**Task directions:** Copy the data precisely, character for character, and leave out every picture.

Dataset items

┄┄┄┄┄┄┄┄┄┄

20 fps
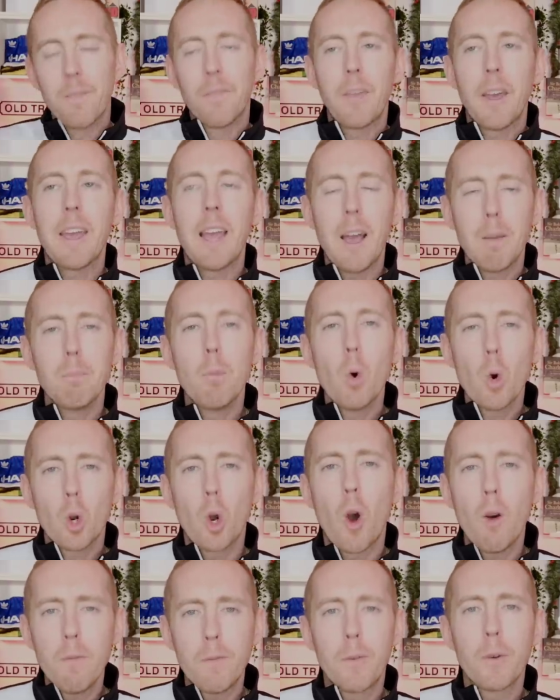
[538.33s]
they had more
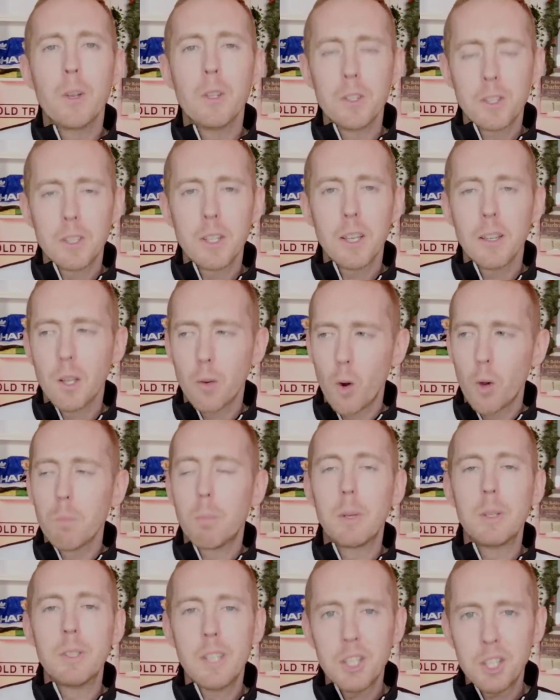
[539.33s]
confidence in their own
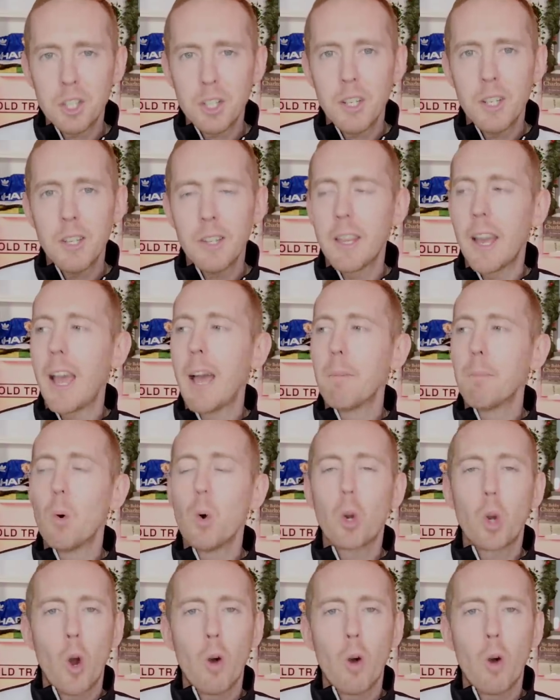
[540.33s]
positioning. They had more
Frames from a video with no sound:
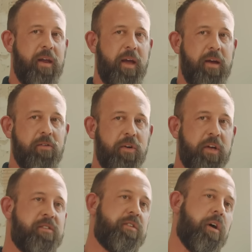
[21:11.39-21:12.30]
a
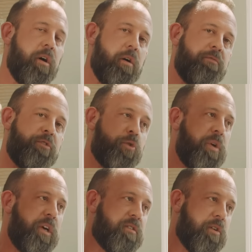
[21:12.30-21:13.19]
list of
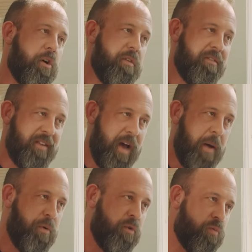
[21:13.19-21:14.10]
tweets on the
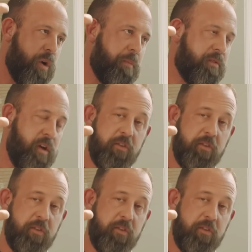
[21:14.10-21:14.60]
Zappos website.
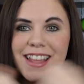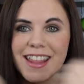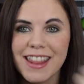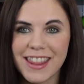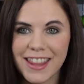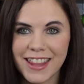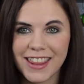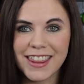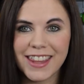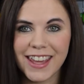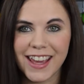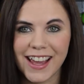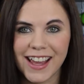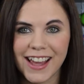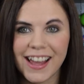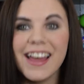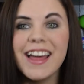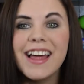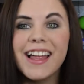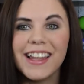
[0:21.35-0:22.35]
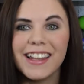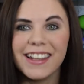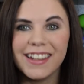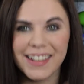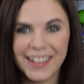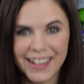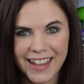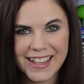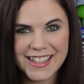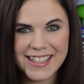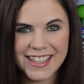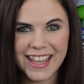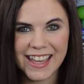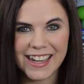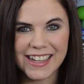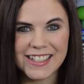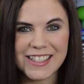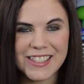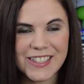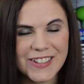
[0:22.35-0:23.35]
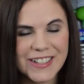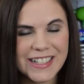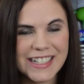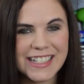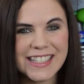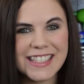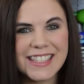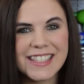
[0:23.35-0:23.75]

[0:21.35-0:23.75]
the thing. Let's get into it.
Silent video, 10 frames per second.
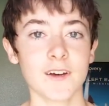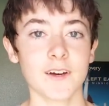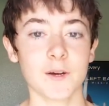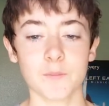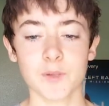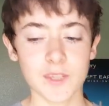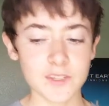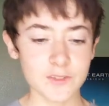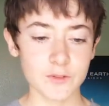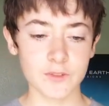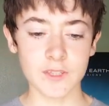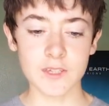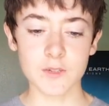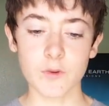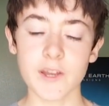But
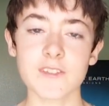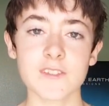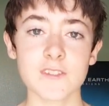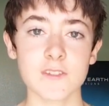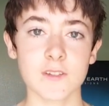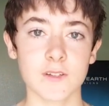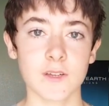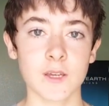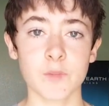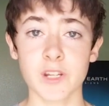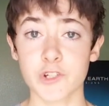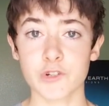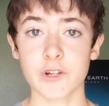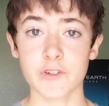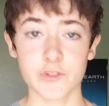the race
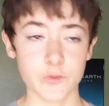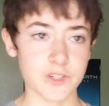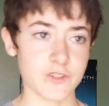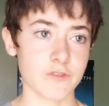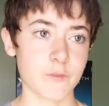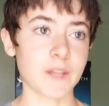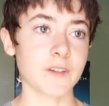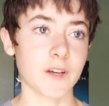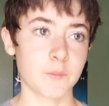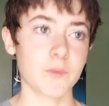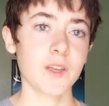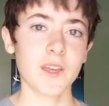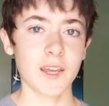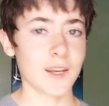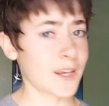administrator switched over my time,
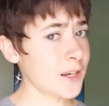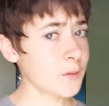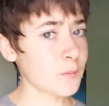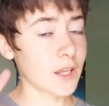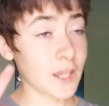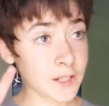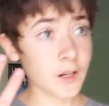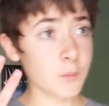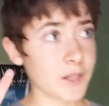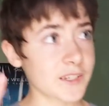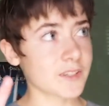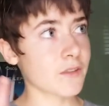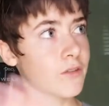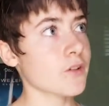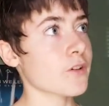and I ended up
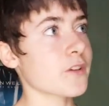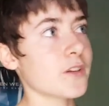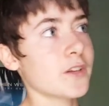placing 3rd.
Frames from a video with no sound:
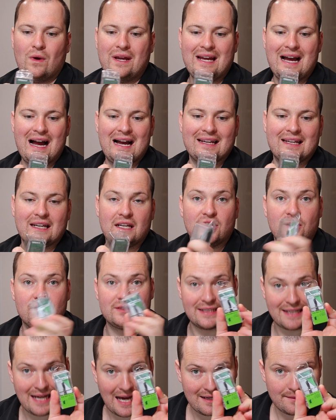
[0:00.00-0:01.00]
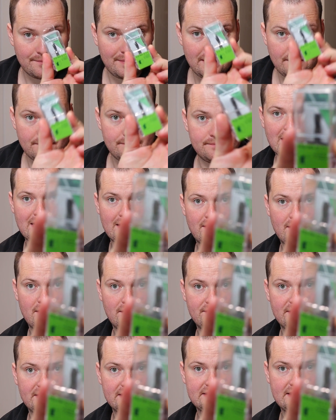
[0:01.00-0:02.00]
We are going to use a cutting bit. I don't
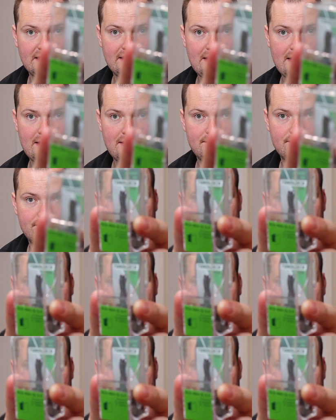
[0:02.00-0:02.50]
know if you can see that.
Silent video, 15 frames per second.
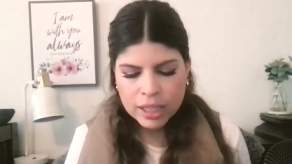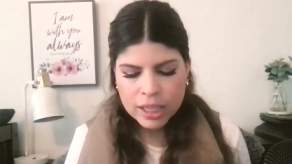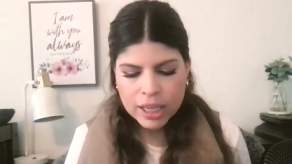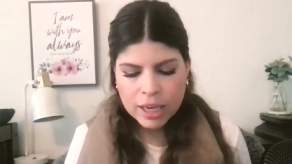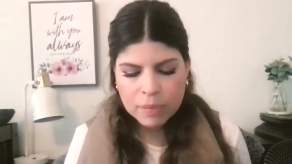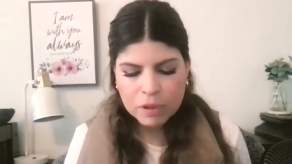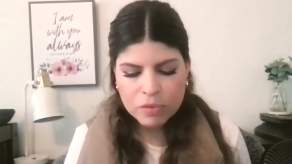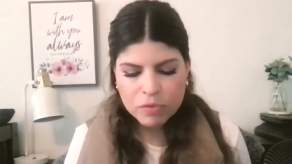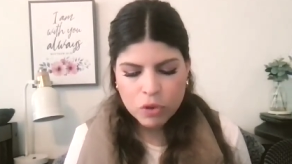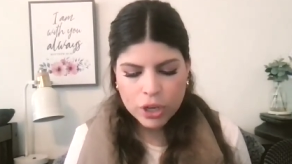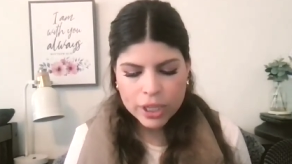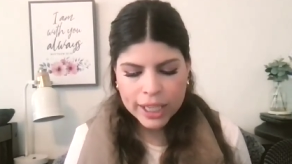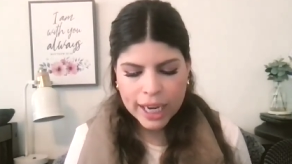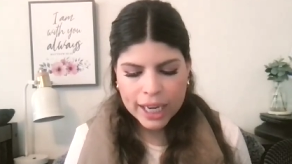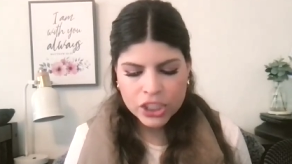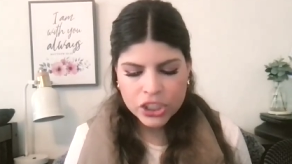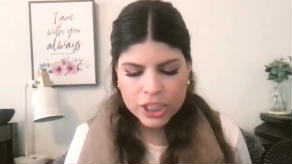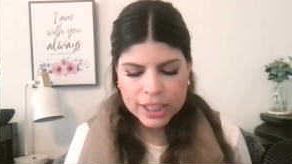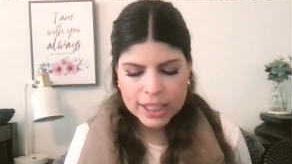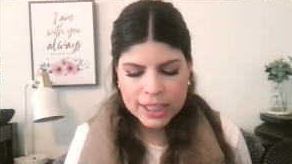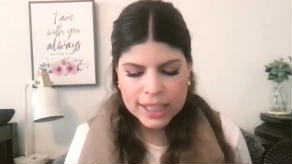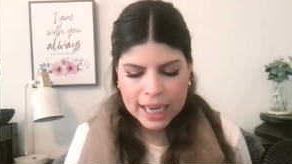Number 40, and
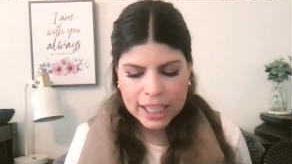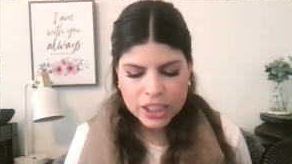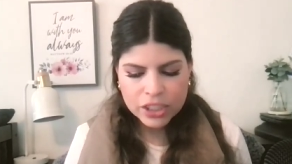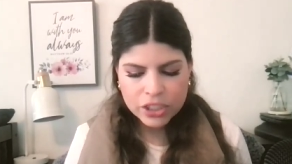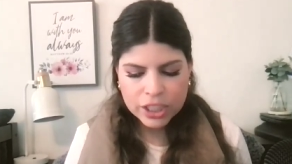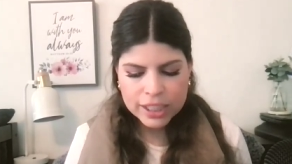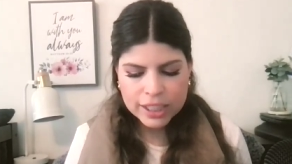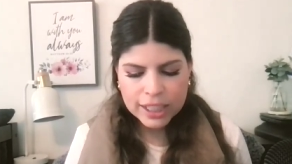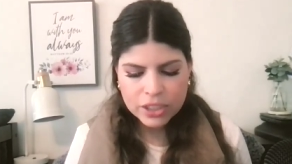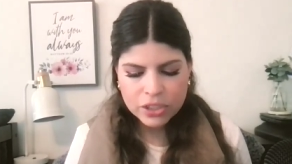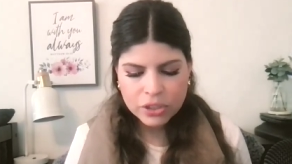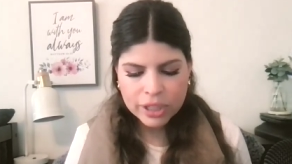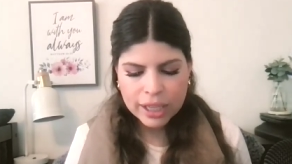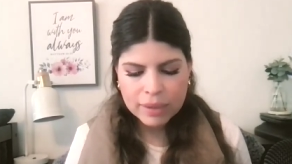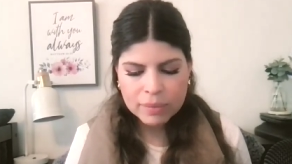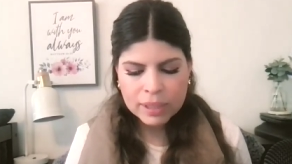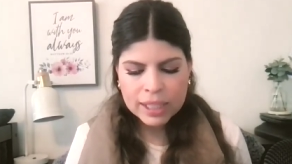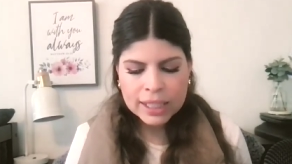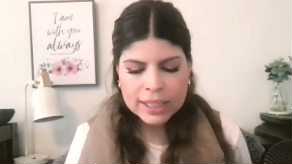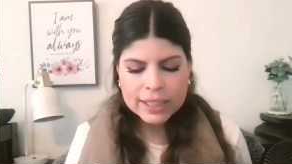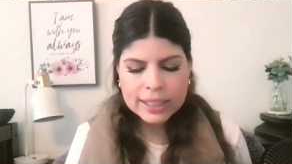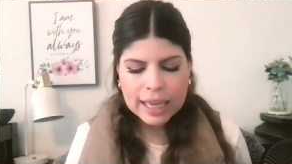Jesus answered and said to him,
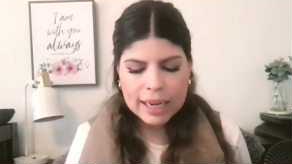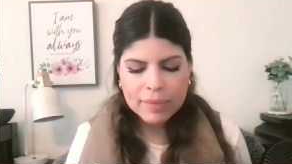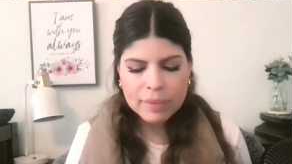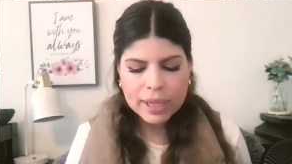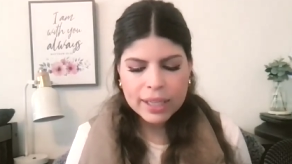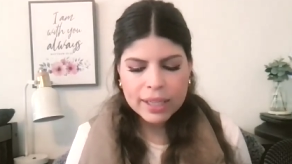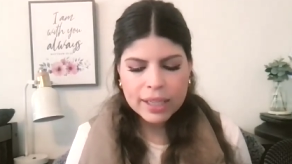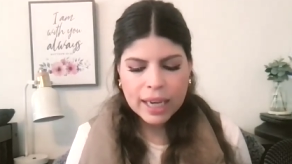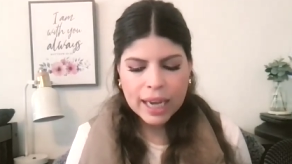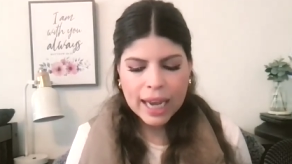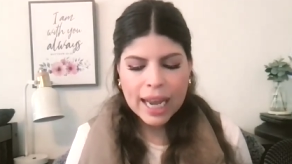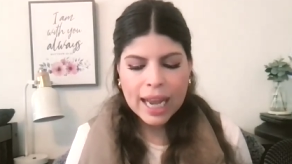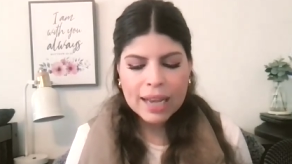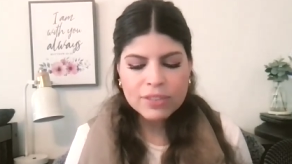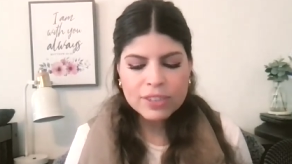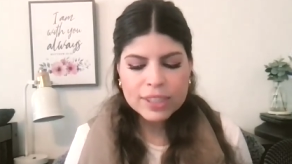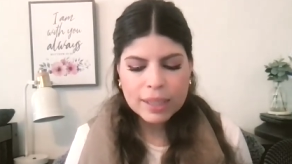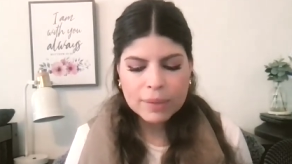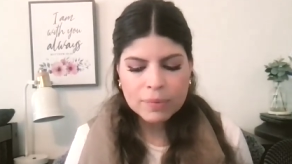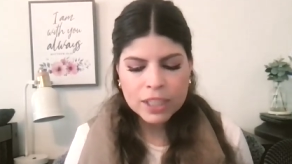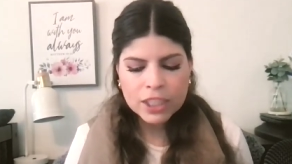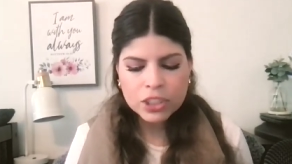Simon, I have
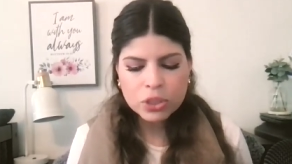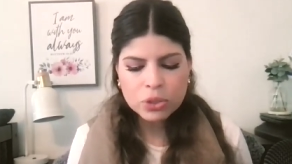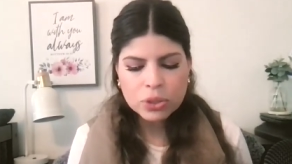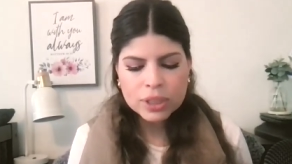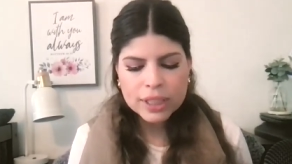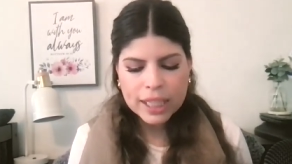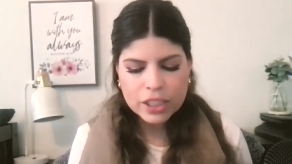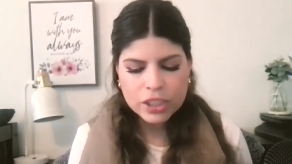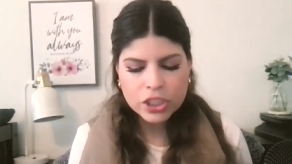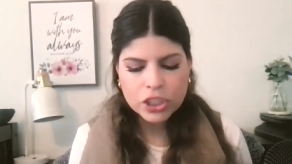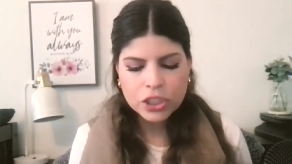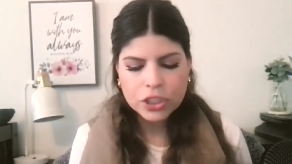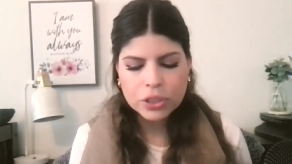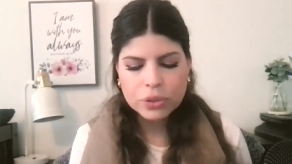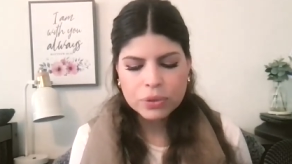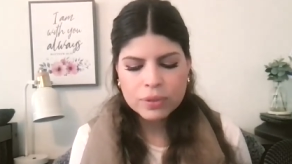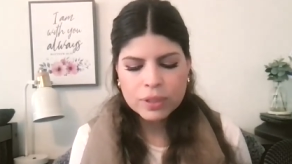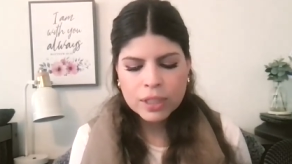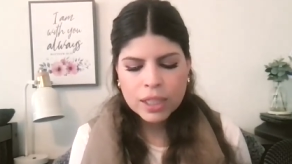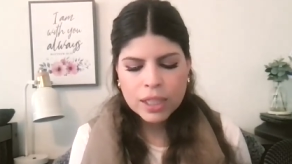something to say to you.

┄┄┄┄┄┄┄┄┄┄

**Solution:**
20 fps
[538.33s]
they had more
[539.33s]
confidence in their own
[540.33s]
positioning. They had more
Frames from a video with no sound:
[21:11.39-21:12.30]
a
[21:12.30-21:13.19]
list of
[21:13.19-21:14.10]
tweets on the
[21:14.10-21:14.60]
Zappos website.
[0:21.35-0:22.35]
[0:22.35-0:23.35]
[0:23.35-0:23.75]

[0:21.35-0:23.75]
the thing. Let's get into it.
Silent video, 10 frames per second.
But
the race
administrator switched over my time,
and I ended up
placing 3rd.
Frames from a video with no sound:
[0:00.00-0:01.00]
[0:01.00-0:02.00]
We are going to use a cutting bit. I don't
[0:02.00-0:02.50]
know if you can see that.
Silent video, 15 frames per second.
Number 40, and
Jesus answered and said to him,
Simon, I have
something to say to you.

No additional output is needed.